|The following article features coverage from the American Society of Hematology 2019 Annual Meeting. Click here to read more of Oncology Nurse Advisor‘s conference coverage.
Use of virus-specific T cells (VST) from a cell bank appeared safe and effective for patients with viral infections following allogeneic stem cell transplantation (HSCT), according to phase 1 trial results presented at the 61st American Society of Hematology (ASH) Annual Meeting & Exposition, held in Orlando, Florida.
In this study, researchers used cryopreserved, third-party, partially human leukocyte antigen-matched VST cells developed against cytomegalovirus (CMV), Epstein-Barr virus (EBV), or adenovirus (ADV). Patients who had undergone HSCT received a maximum of 4 doses beginning within a week of initial antiviral therapy for a reactivated virus. HSCT involved matched-unrelated donors for 20 patients, and 21 patients had undergone T-cell depletion.
Among 188 VST doses produced in this study, the median virus specificities were highest for EBV (83%) and CMV (75%), and lower for ADV (37%). Evaluable patients (N=25) received virus-specific T cells for CMV (22), EBV (2), or ADV (1). Most patients (18) were given 1 infusion of VST, but 6 patients received 2 infusions and 1 received 4 infusions.

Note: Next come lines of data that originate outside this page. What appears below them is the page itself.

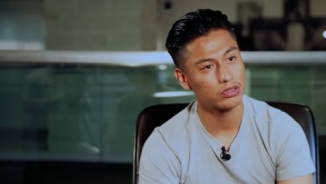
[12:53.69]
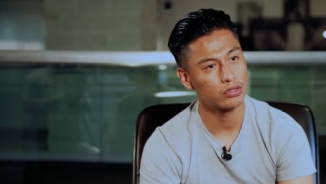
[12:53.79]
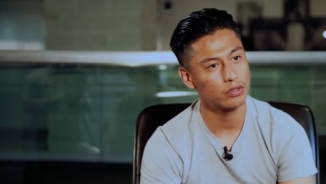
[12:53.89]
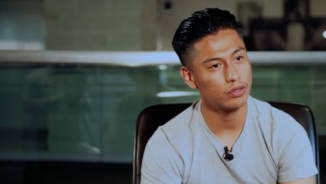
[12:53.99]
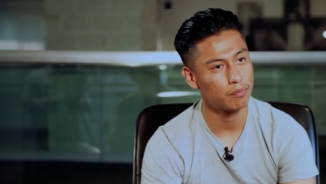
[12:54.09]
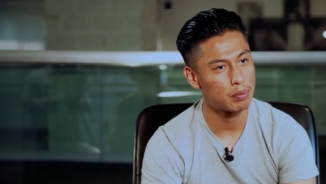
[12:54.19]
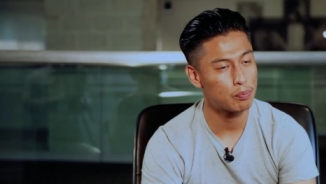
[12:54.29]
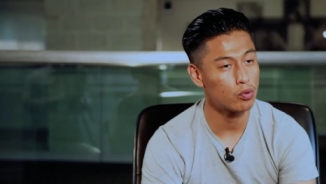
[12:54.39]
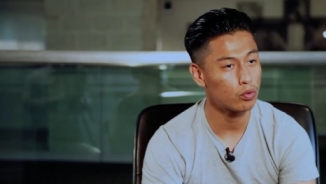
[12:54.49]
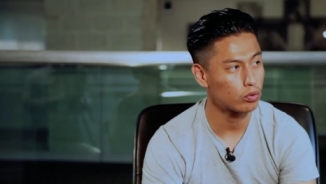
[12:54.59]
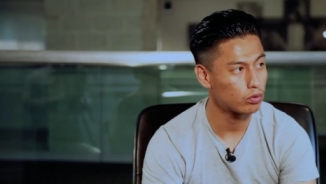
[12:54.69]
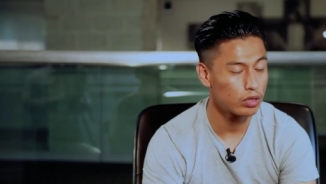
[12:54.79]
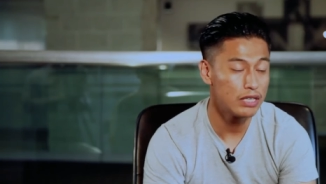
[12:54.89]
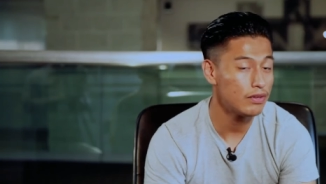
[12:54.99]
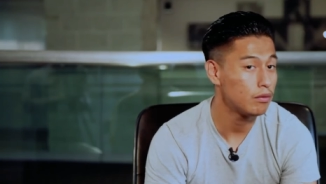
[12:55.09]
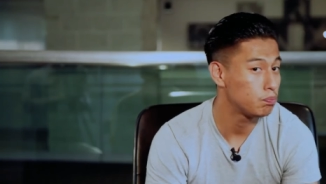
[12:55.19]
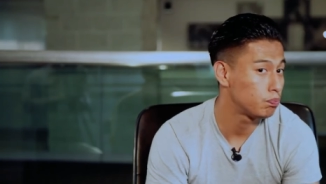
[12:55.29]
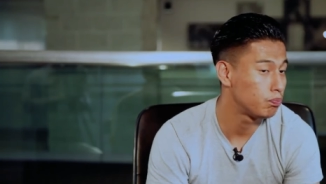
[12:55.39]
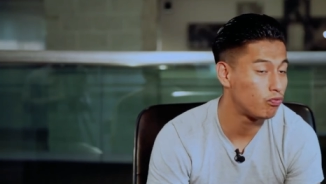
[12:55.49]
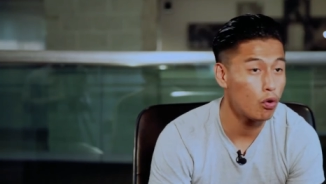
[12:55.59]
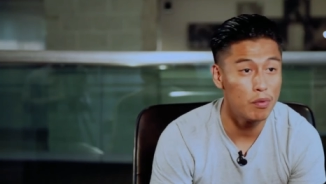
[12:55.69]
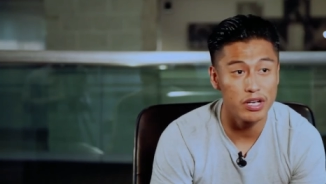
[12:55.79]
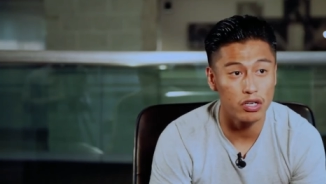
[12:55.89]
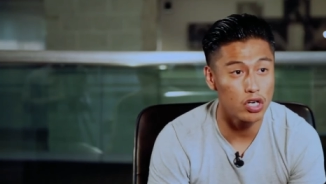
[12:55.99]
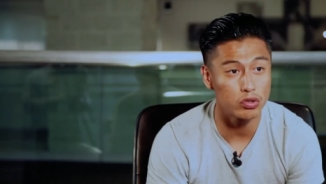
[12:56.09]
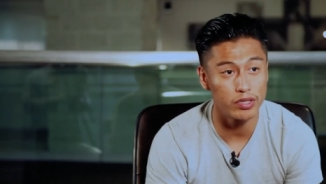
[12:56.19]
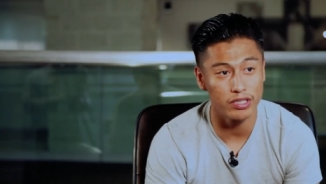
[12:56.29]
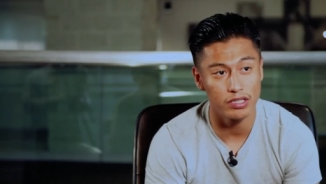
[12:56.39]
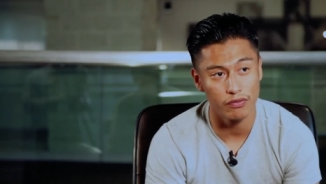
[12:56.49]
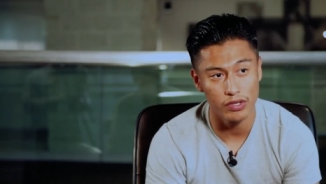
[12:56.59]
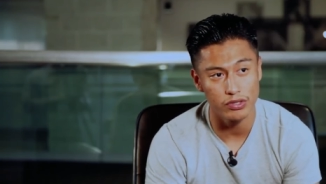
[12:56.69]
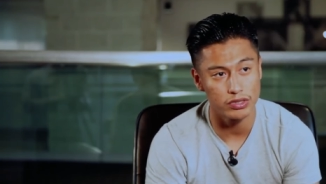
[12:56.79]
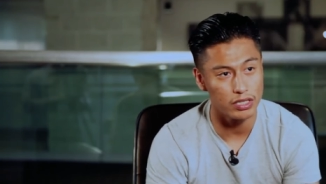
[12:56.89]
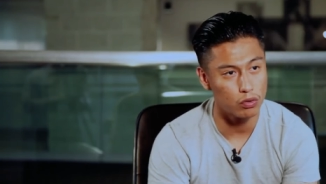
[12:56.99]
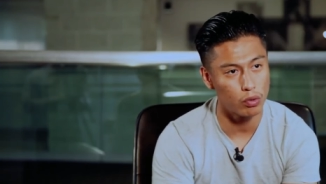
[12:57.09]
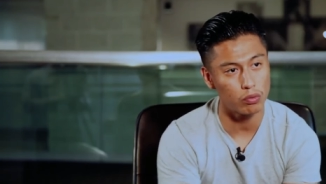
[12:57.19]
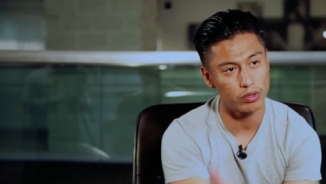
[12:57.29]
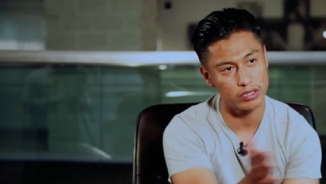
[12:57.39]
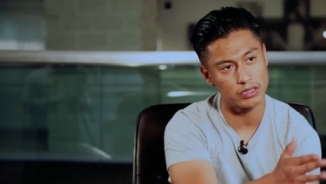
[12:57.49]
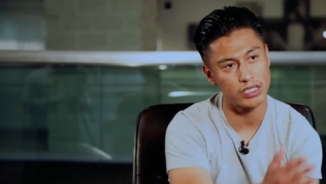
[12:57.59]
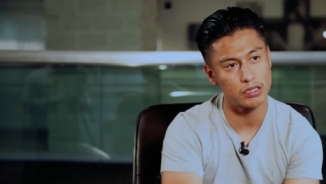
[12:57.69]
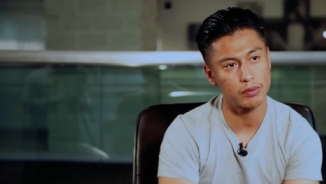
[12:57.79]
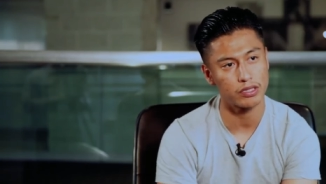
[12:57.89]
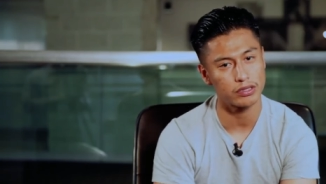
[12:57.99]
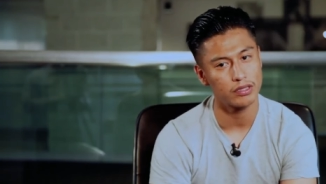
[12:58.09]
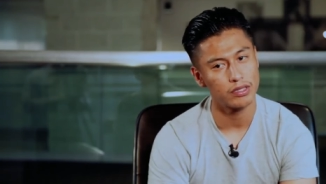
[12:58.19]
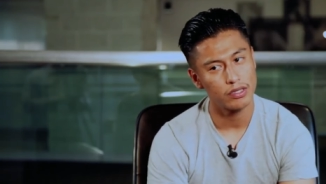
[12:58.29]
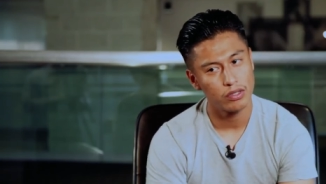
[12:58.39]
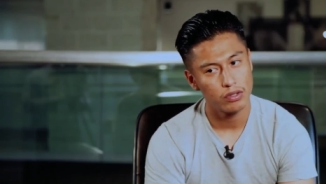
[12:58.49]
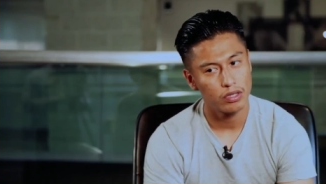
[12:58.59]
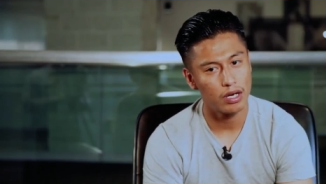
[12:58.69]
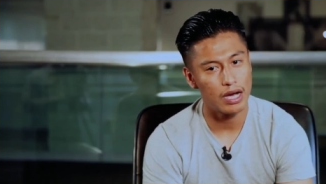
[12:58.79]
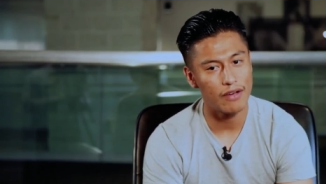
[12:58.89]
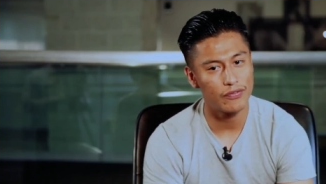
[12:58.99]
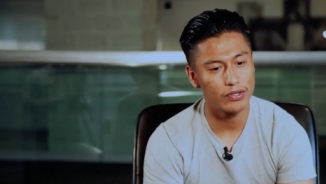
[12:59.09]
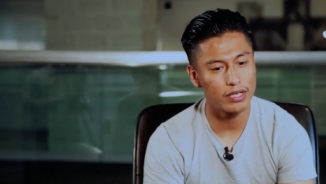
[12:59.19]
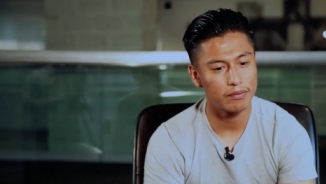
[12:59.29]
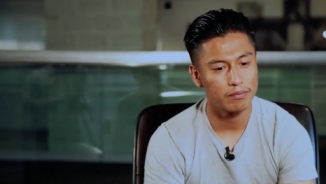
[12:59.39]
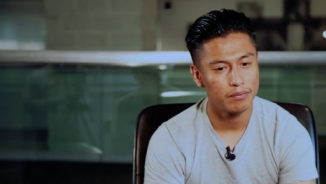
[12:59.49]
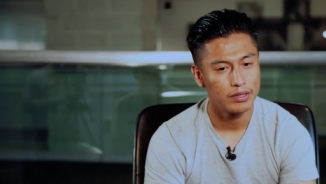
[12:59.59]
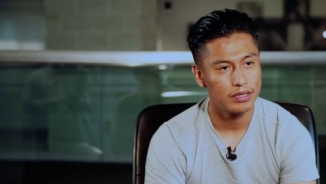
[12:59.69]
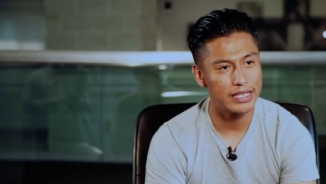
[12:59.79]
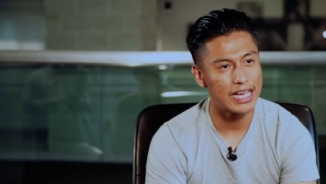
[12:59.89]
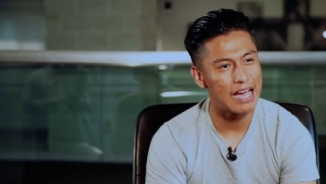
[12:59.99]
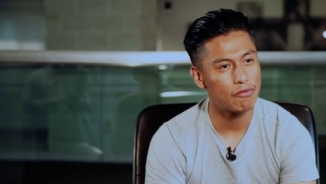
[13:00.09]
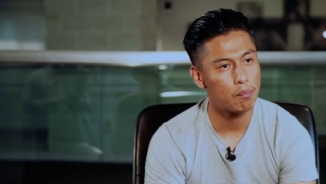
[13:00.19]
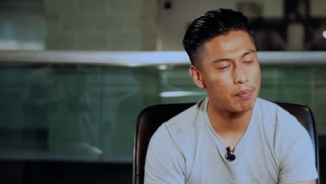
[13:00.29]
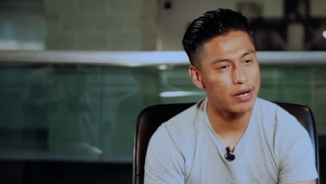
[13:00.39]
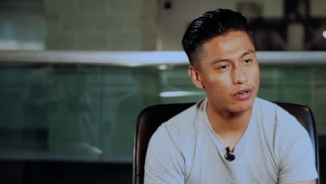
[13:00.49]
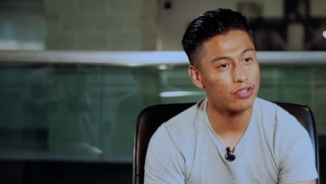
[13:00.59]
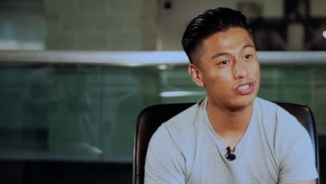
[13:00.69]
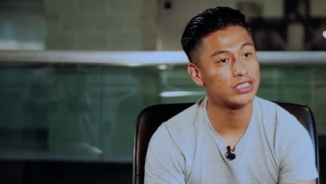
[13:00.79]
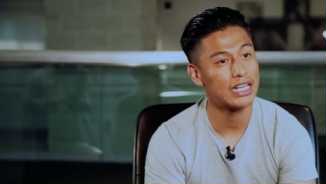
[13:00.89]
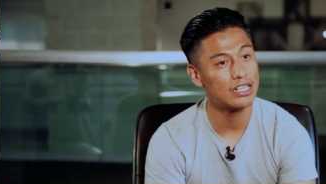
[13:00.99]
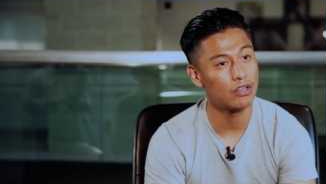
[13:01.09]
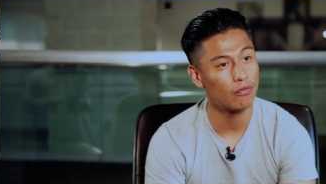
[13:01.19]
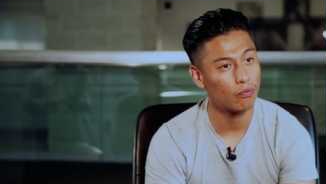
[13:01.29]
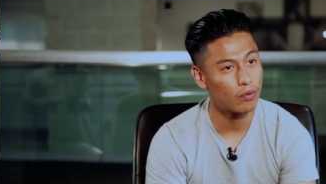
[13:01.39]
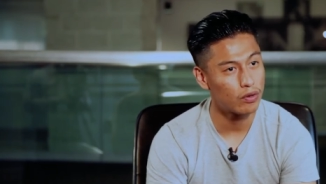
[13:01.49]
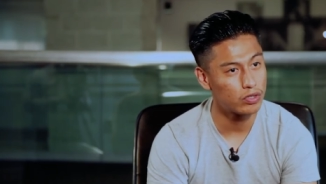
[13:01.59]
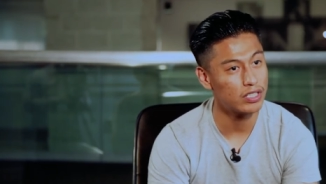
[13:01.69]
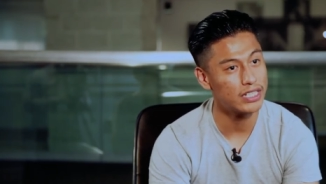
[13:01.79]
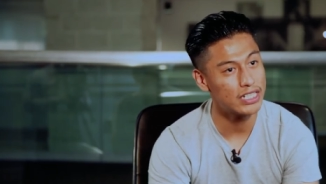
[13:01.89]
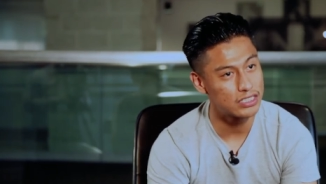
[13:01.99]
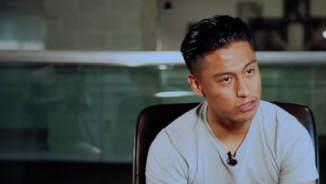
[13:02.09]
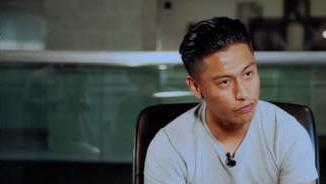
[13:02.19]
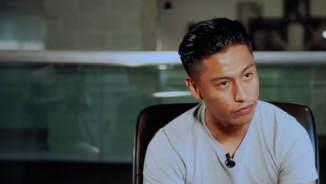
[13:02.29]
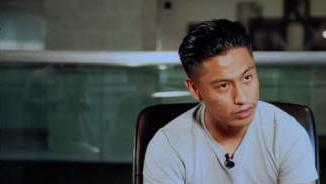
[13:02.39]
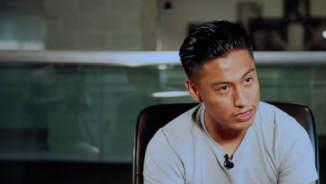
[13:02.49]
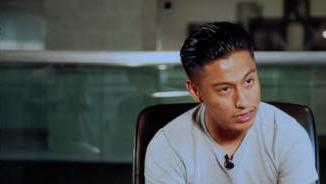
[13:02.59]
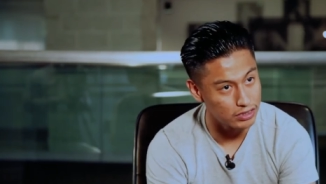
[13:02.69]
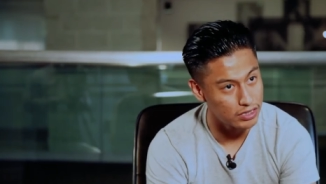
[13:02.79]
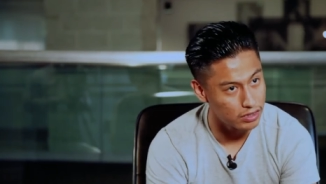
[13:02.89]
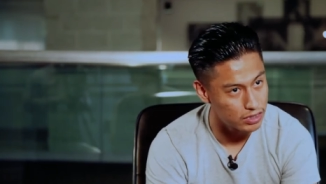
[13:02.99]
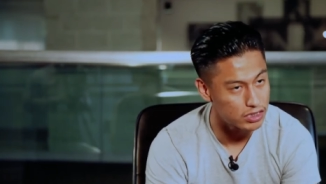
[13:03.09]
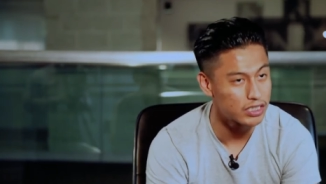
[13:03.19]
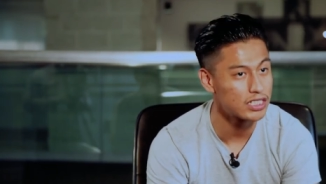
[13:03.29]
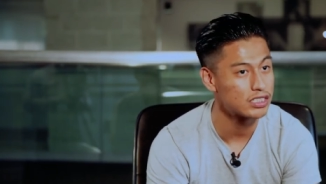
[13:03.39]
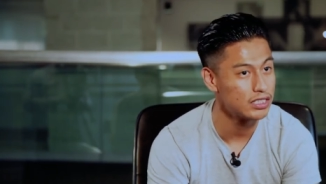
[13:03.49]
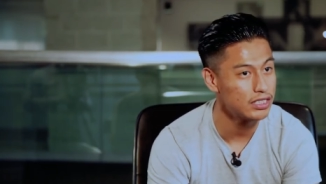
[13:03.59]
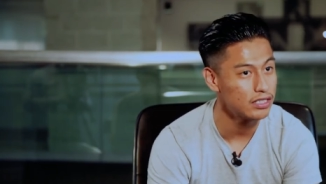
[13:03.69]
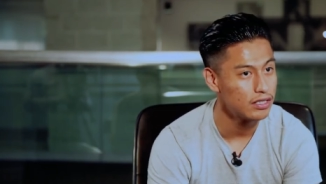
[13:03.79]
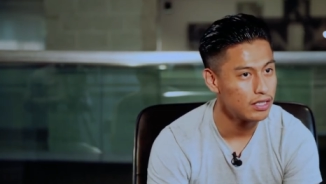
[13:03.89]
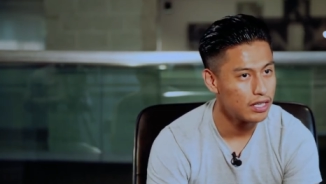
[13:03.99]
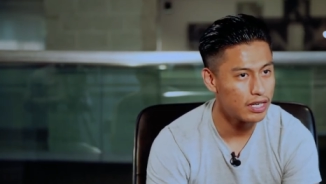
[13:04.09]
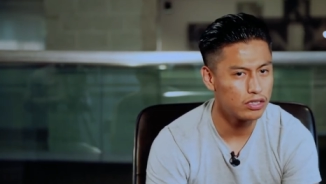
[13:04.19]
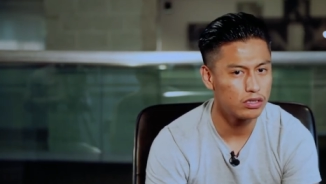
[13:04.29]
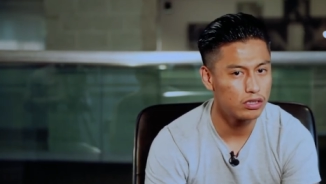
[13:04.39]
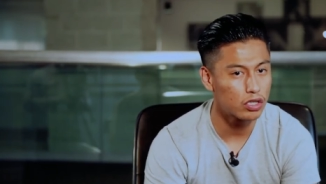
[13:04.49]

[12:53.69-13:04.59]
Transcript: You know, people even formerly incarcerated individuals that work with these kids because uh, I feel that they have a better understanding of the needs of these these kids need and the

The median follow-up time was 431 days after transplant. Complete viral clearance of the targeted infection was reported in 92% (23) of patients, and partial viral response was reported for 2 patients. Best viral response occurred at a median time of 20 days, and 80% (20) of patients had survived by follow-up. The 1-year nonrelapse mortality rate was reportedly 12%.
Mild adverse events related to infusions were reported in 3 patients. Chronic graft-versus-host disease (GVHD) developed in 3 patients. Acute GVHD accounted for 2 postinfusion fatalities, and 2 patients developed new-onset GVHD of grade 1 postinfusion.
The investigators concluded that for recipients of HSCT, treatment of CMV, EBV, or ADV with viral-specific T cells as administered in this study was associated with high rates of complete viral clearance and overall survival, while demonstrating low rates of toxicity.
Disclosure: Multiple authors declared affiliations with industry. Please refer to the original abstract for a full list of disclosures.
Gottlieb D, Jiang W, Avdic S, et al. Administration of third-party virus-specific T-cells (VST) at the time of initial therapy for infection after haemopoietic stem cell transplant is safe and associated with favourable clinical outcomes (the R3ACT-Quickly trial). Oral presentation at: 61st ASH Annual Meeting & Exposition; December 7-10, 2019; Orlando, FL. Abstract 251.